The variation that Natural selection 'acts on' comes from "random mutations." The bulk of which actually have no effects.
@onijester56 No, in a sense, he's ultimately right, at least as regards selection. We all get naturally selected sooner or later. That's why the statement deserved a "duh." The species survives, as you astutely point out, by its members reproducing themselves before they too become selected.
@PrometheusWithLight In a sense he's then also ultimately wrong then. The "point" (to be blunt) of natural selection is to select against genes and hence traits that are harmful to a species. The way to do so is to prevent reproduction because reproduction passes the genes to the next generation.
Any member of a species who then passes on its genes has (essentially, especially in the sense used) "survived natural selection". Ergo...
[But that's a predominately-technical approach...]
@cmpresents "I'm no prime example." So then you have no children. Pretty sad, then.
"Only in your mind is what you say possible." Actually it's observed every day by every organism. But since the simple way is too hard for you to understand, here's the retarded way:
Mommy and Daddy made a baby! Baby has Mommy's and Daddy's genes so genes survive! Baby died; the genes might not survive!
Or
Mommy and Daddy made a baby! Genes survive! Baby grew up and had its own baby! Genes survive more!

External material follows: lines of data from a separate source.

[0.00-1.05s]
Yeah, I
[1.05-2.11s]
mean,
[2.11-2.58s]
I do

That, in fact, is the process of Natural Selection. That is in fact the very process you claim is not possible. Yet it occurs every day. Every time someone is born and dies. Every time any organism at all reproduces, sexually or asexually, that process occurs and applies to the organism until death by definition.
"Oh wait, you are still evolving." Let's put aside that evolution doesn't work like that. You spew ignorance and demand respect for it. Four words: Fuck you, you hypocrite.

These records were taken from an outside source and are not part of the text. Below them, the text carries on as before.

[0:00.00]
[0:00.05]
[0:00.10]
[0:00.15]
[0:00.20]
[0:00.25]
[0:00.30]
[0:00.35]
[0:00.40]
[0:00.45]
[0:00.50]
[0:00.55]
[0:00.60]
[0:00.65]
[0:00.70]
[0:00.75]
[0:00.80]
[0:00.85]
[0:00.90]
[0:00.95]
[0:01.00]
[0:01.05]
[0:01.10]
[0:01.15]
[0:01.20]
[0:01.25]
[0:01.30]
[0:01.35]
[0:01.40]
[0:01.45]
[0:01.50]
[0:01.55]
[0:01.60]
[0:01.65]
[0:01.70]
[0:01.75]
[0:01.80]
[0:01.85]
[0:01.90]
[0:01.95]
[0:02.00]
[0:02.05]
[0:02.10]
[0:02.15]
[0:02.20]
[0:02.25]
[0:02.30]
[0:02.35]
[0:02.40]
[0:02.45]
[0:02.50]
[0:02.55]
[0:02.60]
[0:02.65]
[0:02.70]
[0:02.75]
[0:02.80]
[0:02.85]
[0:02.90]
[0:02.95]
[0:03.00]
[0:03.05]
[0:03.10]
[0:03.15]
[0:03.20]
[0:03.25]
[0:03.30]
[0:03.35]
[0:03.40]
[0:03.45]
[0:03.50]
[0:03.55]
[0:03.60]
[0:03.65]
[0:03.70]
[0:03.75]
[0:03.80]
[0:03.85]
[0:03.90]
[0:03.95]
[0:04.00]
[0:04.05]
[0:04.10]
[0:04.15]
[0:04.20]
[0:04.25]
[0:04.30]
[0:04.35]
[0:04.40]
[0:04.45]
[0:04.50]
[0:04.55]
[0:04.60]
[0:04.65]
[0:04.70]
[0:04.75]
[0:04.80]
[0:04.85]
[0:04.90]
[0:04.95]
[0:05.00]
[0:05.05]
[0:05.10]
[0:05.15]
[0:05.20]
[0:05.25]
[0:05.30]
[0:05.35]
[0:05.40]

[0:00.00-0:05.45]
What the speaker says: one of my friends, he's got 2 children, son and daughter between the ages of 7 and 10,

Now, now, let's be civil. If you're going to tell someone to go fuck themself, don't do it in anger. Do it because everyone could use a little fun at the end of the day.
@PrometheusWithLight: And just another thought. I wouldn't call people stupid if I were you. You displayed enough ignorance in 20 seconds to make most people blush.
Prometheus; Sorry, I hit post comment by mistake. To continue, Prometheus was given the responsibility to create man, a process which requires intelligence. Why use the name of an intelligent agent, even if mythical, to argue against ID? Also, as you claim, Prometheus is said to have given intelligence to man & as such man's intelligence is the result of ID. Like I said, it just seems contradictory to me.
1. I thanked you for your correction on pronunciation already.
2. I was using the name as a symbol. Prometheus, in the myth, brings man fire, symbolic of basic knowledge. So does my video. I invoke prometheus strictly as a symbol, not as an actual deity. It only seems contradictory because you're not examining the symbol in the way that I intended. You see prometheus as a symbol for god, but I meant to use him as a symbol for myself, thus, why I assumed his name.
@Prometheus; I understand what you're getting at. "Symbol for myself..." This is somewhat presumptuous. To see yourself as a bringer of knowledge in the style of a Prometheus is bordering on delusions of grandeur. From what I've seen of your material you're just not that intelligent. I don't mean that as an insult, it is simply the truth. Your critical thinking skills are just not sharp enough. Sorry.
And yet you've shown the delightful inability to point out exactly how my critical thinking isn't up to snuff. When asked why you said this, you gave me your inability to see Prometheus as a symbol, and the fact that I mispronounced a word. I'm sure you'll forgive me if I give your critique the indifference it deserves.
As for delusions of grandeur, how do you figure? ANYONE can bring man knowledge, I mean, hell, it's so common, have you seen teachers' salaries?
Prometheus; "Anyone can bring... knowledge..." That's true. If you wanted to identify with a well known human teacher that would be fine. But to see your gift of knowledge as being like unto a mythical god is delusional.
The only human teachers that can really be used as symbols are the ones who are exceptionally good anyway; to take on their name would be to imply that I have their skill and knowledge.
No, far better to assume the identity of a fictional being, one which ANYONE can assume (which I believe I said anyway.)
Obtaining knowledge, and distributing it, is, to me, divine. As such, would that not make everyone else who has EVER brought people knowledge just as godly?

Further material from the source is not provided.